The board met Tuesday morning for the certification vote, which was postponed Friday, a tentative date set by state officials for local governments across the state to certify their results. City election officials announced Friday evening that they had to postpone the vote to allow time for mandatory audits. The counting of all ballots in the city was completed on Friday.

There is no penalty for missing Friday’s deadline, although lengthy delays could delay the state board’s certification of results.

More than 96,000 Baltimoreans cast ballots in the primaries, which included near-definitive contests for the presidential candidates, as well as closely contested races for the U.S. Senate candidates and the mayor, city council president and Baltimore City Council. The primaries often decide citywide races in heavily Democratic Baltimore.

The elections for the U.S. Senate and mayor of Baltimore were held on election night. Prince George’s County Executive Angela Alsobrooks prevailed over Congressman David Trone for the Democratic Senate nomination. Alsobrooks will face former Republican Governor Larry Hogan in the fall. Locally, one-term Mayor Brandon Scott handily defeated former Mayor Sheila Dixon, ending her third attempt to regain office.

However, races for several Baltimore City Council seats continued for nearly two weeks as elections staff continued to count thousands of mail-in ballots and provisional ballots cast by voters at in-person voting locations. The winners of the council races for District 8 in West Baltimore and District 11 in South Baltimore did not announce victory until Thursday when officials had completed the bulk of vote counting. Jermaine Jones, who ousted incumbent Councilman Robert Stokes to represent Central and East Baltimore’s District 12, did not declare victory until Friday evening.

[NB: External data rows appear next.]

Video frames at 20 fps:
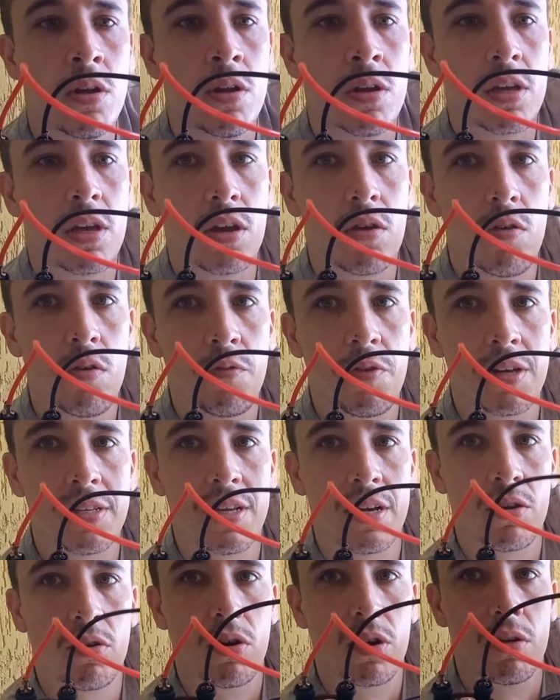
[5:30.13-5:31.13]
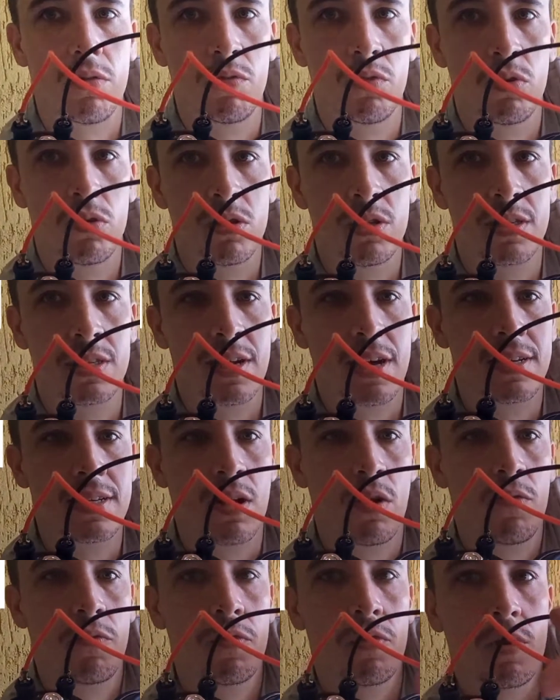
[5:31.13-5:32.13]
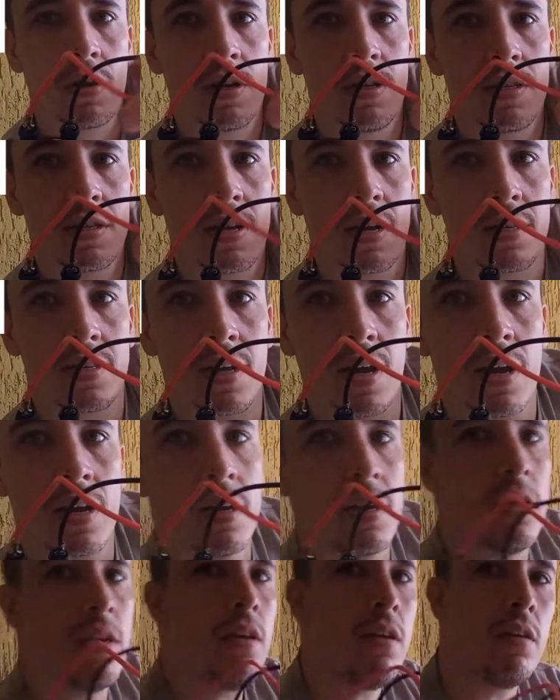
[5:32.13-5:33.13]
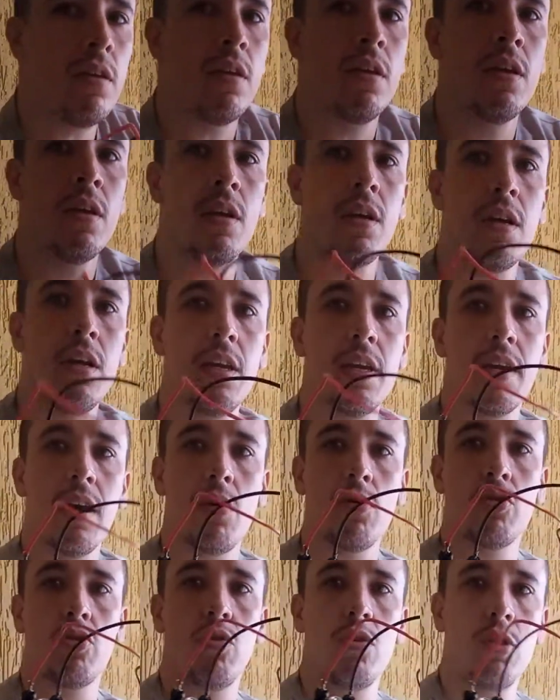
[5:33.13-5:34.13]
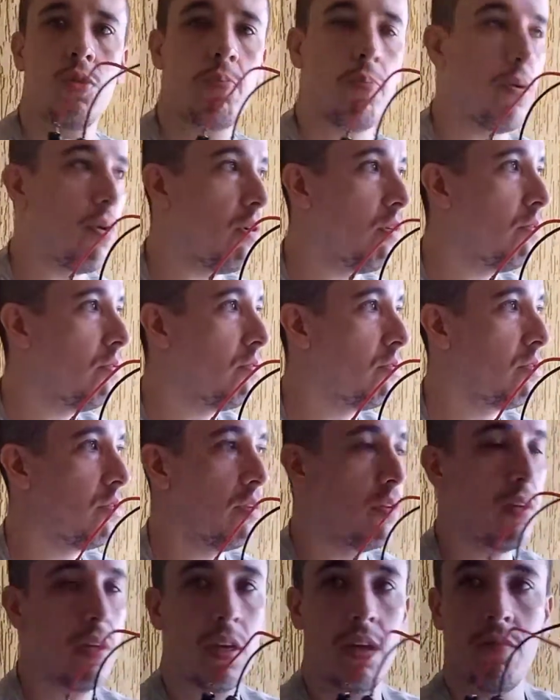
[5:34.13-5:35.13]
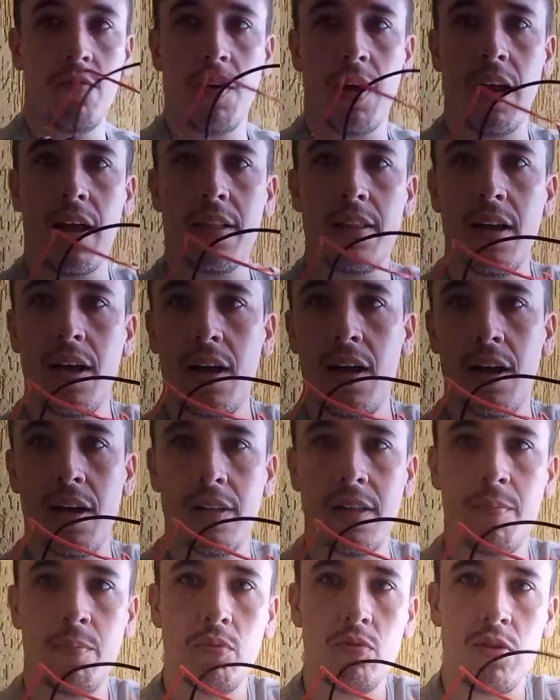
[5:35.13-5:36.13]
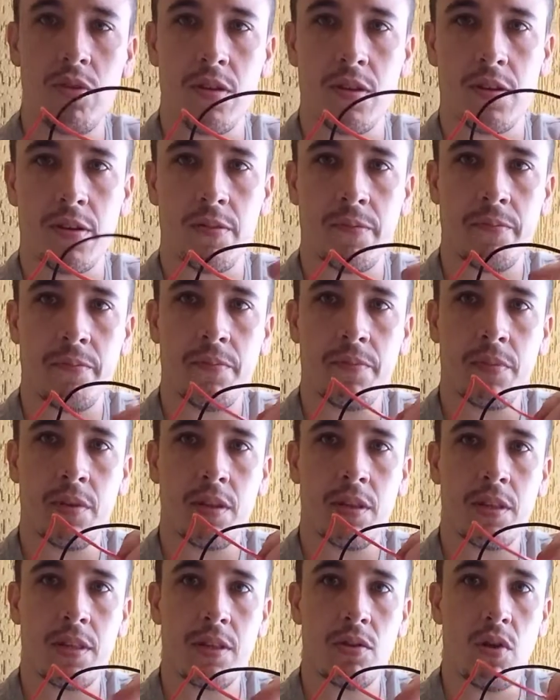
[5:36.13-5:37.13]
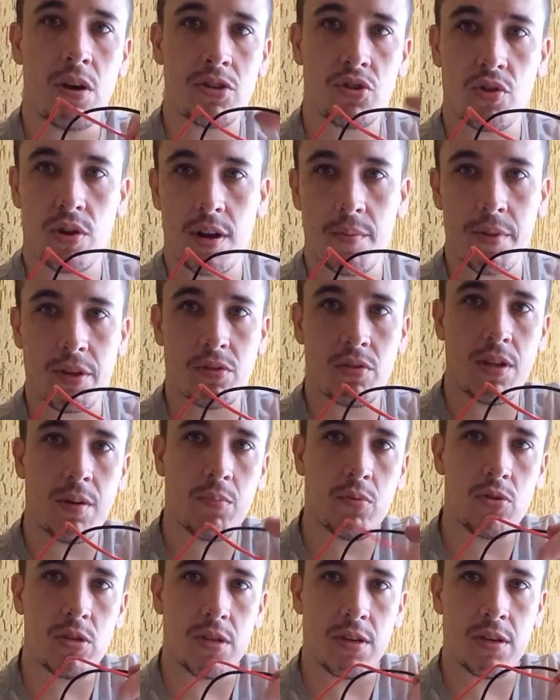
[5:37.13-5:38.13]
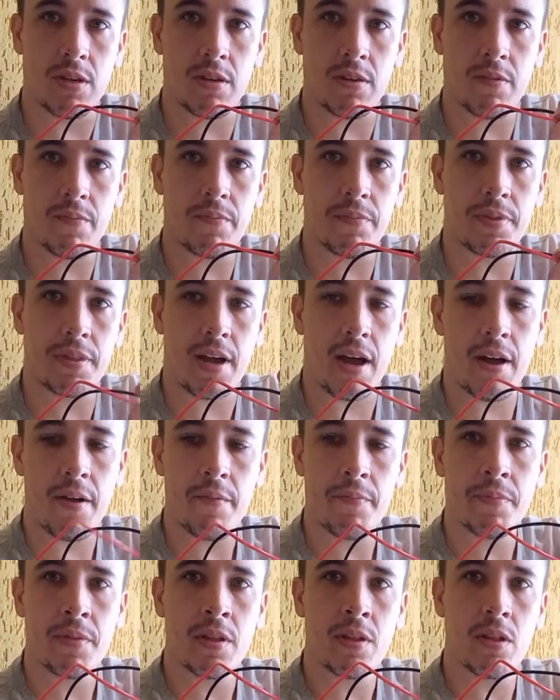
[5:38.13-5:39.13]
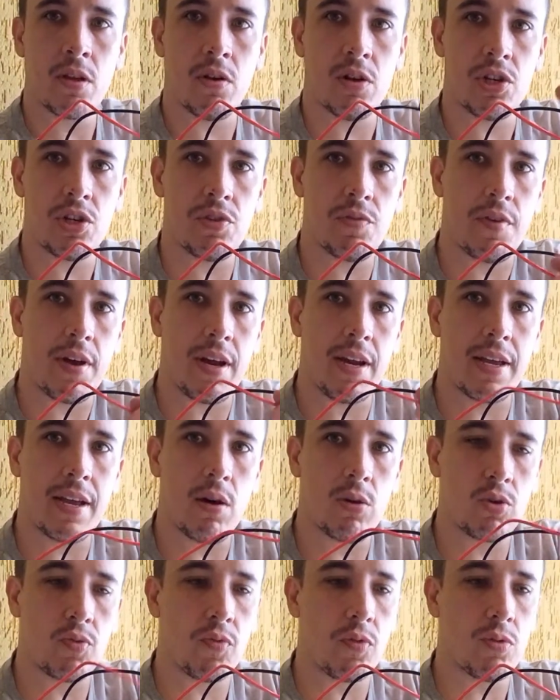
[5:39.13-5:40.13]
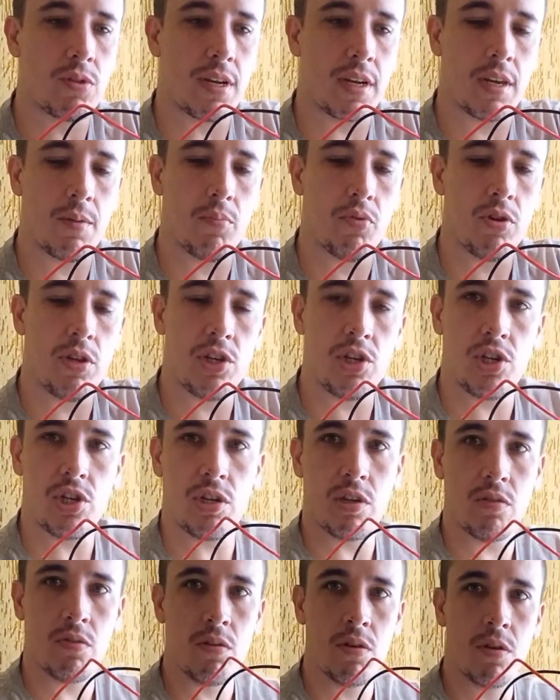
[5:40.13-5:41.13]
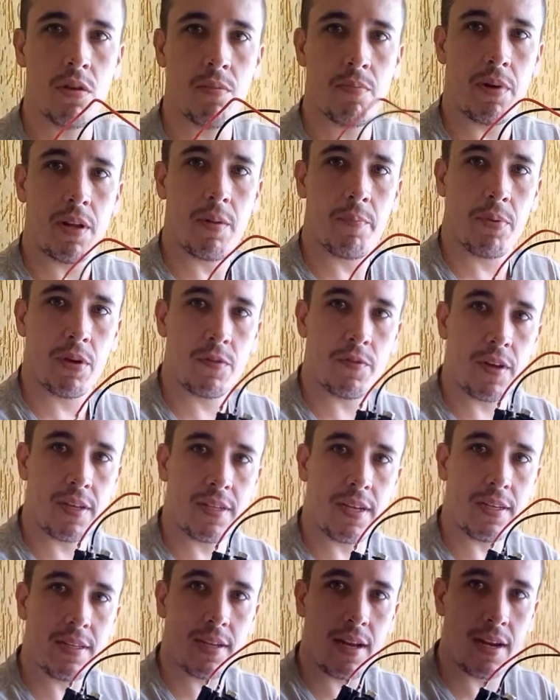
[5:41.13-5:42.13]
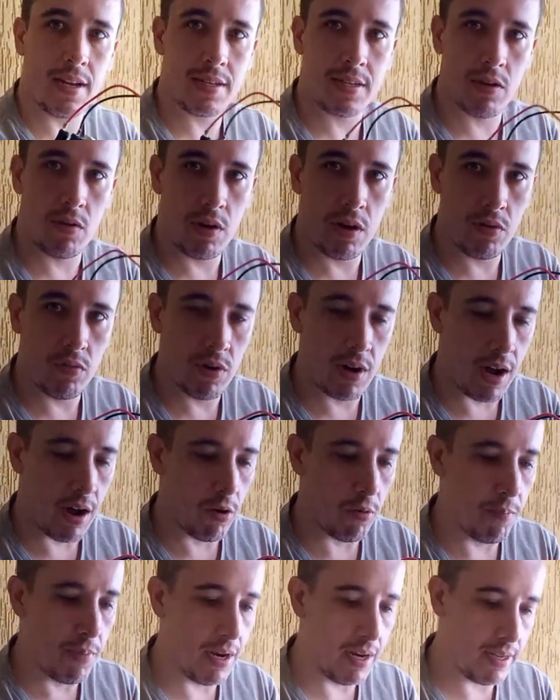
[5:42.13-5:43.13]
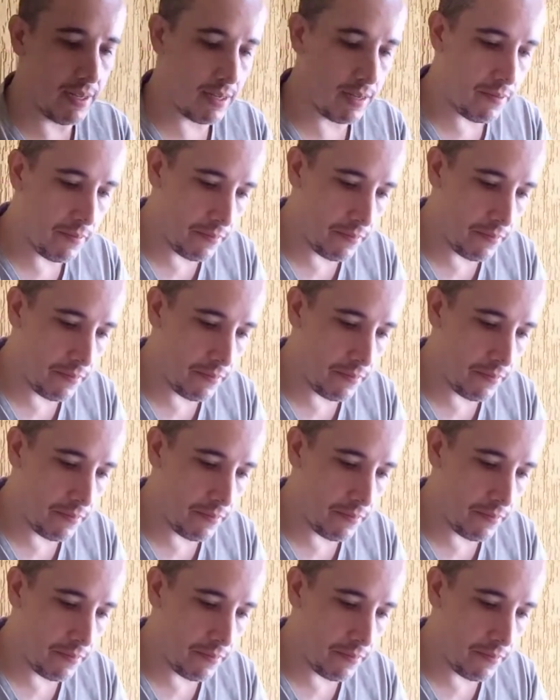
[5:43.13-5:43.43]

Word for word: O que, que eu vou fazer agora? Eu vou descascar o fio aqui, descascar aqui e ligar os dois polos que vem lá da, da buzina, do acionamento da buzina, tá? Então a gente vai ligar os fios aqui bonitinho para depois fazer a instalação lá no carro, beleza?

Adding to the tension of the 2024 primaries was an error discovered in the initial Election Day results posted by the Baltimore City Board of Elections. The board reported an additional 584 votes cast on Election Day. The discrepancy, discovered the next day during a routine audit, resulted from city officials failing to upload results from three ballot scanners and twice uploading results from five other precincts, the Maryland State Board said of Elections last week.

The error affected 10 districts and significantly changed the results in the District 11 race. Early results showed Councilman Eric Costello leading by 25 votes, but he widened that lead to 87 votes after Election Day results were redeterminated. After all the ballots were counted, Costello ultimately lost to challenger Zac Blanchard by 48 votes.

Once an election is certified, the clock starts for any candidate who wants to challenge the result. A losing candidate has three days to file a recount request. Such a candidate must pay for the process unless the difference between the top two candidates is less than 0.25% or the winner of the race changes as a result of the recount. The race in District 11, the closest to Baltimore, is not within a 0.25% margin.

The certification also begins a 30-day period for candidates who received public funding in Baltimore to return any unused funds. Blanchard received money from the city’s recently operational fair elections fund, as did mayoral candidate Thiru Vignarajah and council president candidate Shannon Sneed.